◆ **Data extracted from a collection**
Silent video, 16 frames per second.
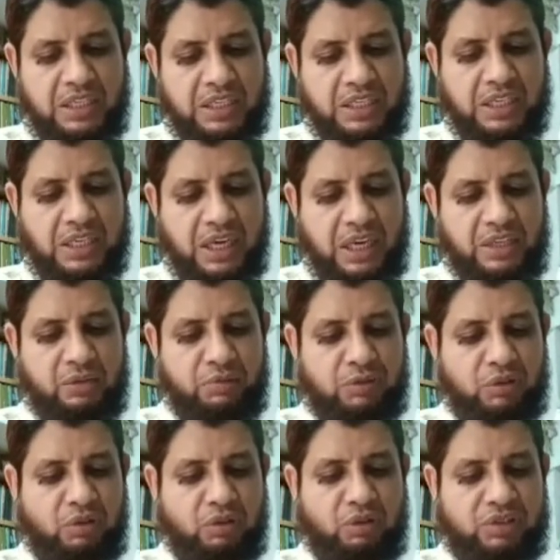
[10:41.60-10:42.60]
right
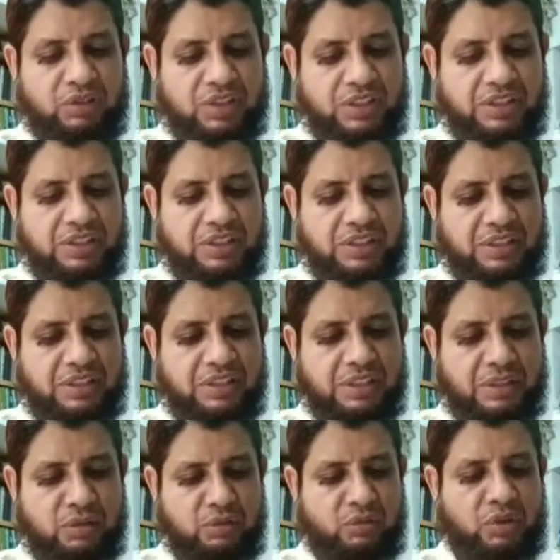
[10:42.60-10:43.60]
of all
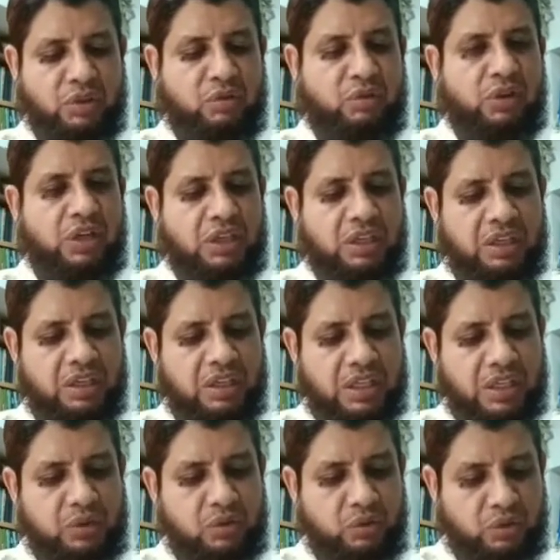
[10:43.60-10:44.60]
citizens to equal
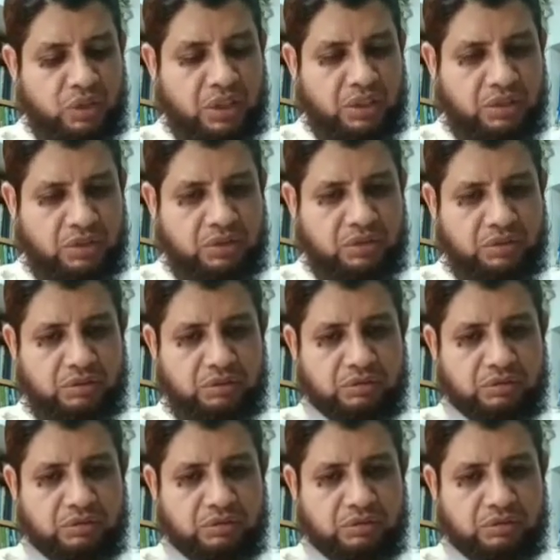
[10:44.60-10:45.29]
education.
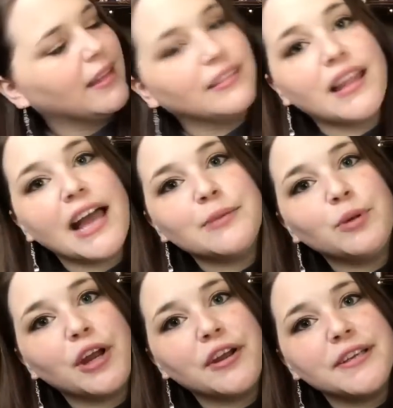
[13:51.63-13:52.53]

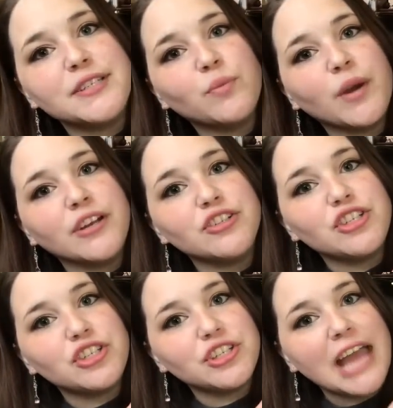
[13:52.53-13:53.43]
Libraries, where
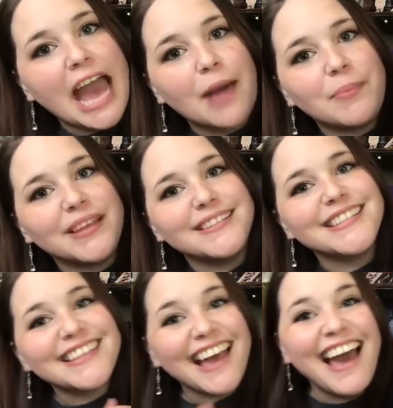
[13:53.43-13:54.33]
shh
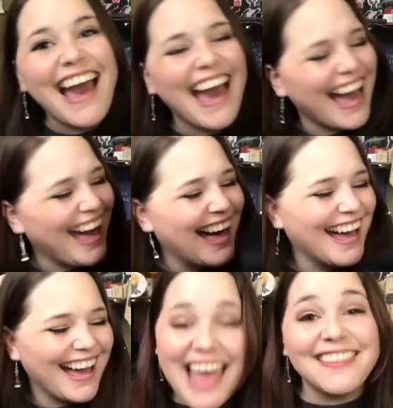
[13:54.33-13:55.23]
happens.
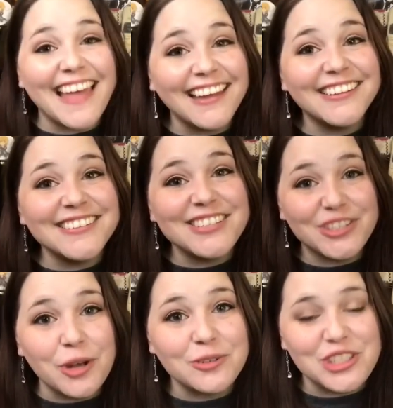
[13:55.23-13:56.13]
That is
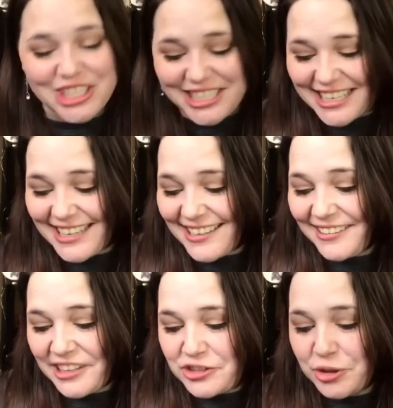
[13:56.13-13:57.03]
so cheeky,
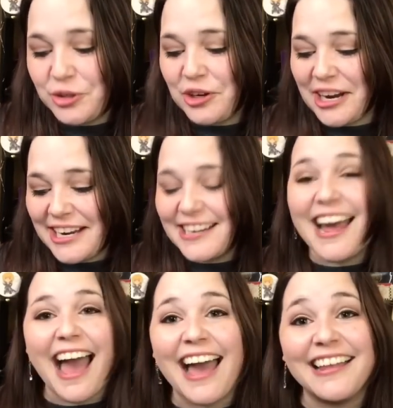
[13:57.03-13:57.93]
LitJoy Crate.
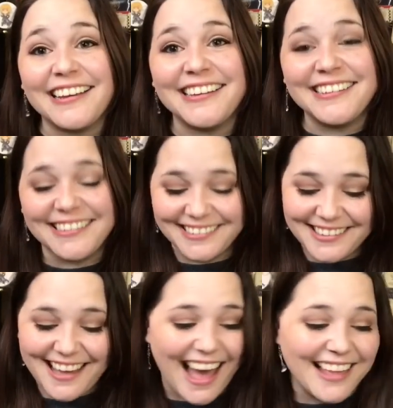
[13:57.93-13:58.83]

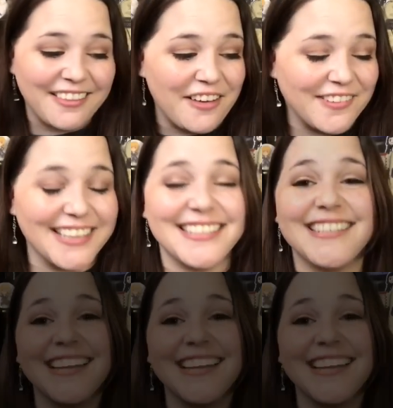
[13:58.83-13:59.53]
I love it.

◆ **Problem**
Once the line containing "[13:54.33-13:55.23]" is found, copy it and each line after it through the end of the entries above exactly; nothing else, and no pictures.

◆ **Answer**
[13:54.33-13:55.23]
happens.
[13:55.23-13:56.13]
That is
[13:56.13-13:57.03]
so cheeky,
[13:57.03-13:57.93]
LitJoy Crate.
[13:57.93-13:58.83]

[13:58.83-13:59.53]
I love it.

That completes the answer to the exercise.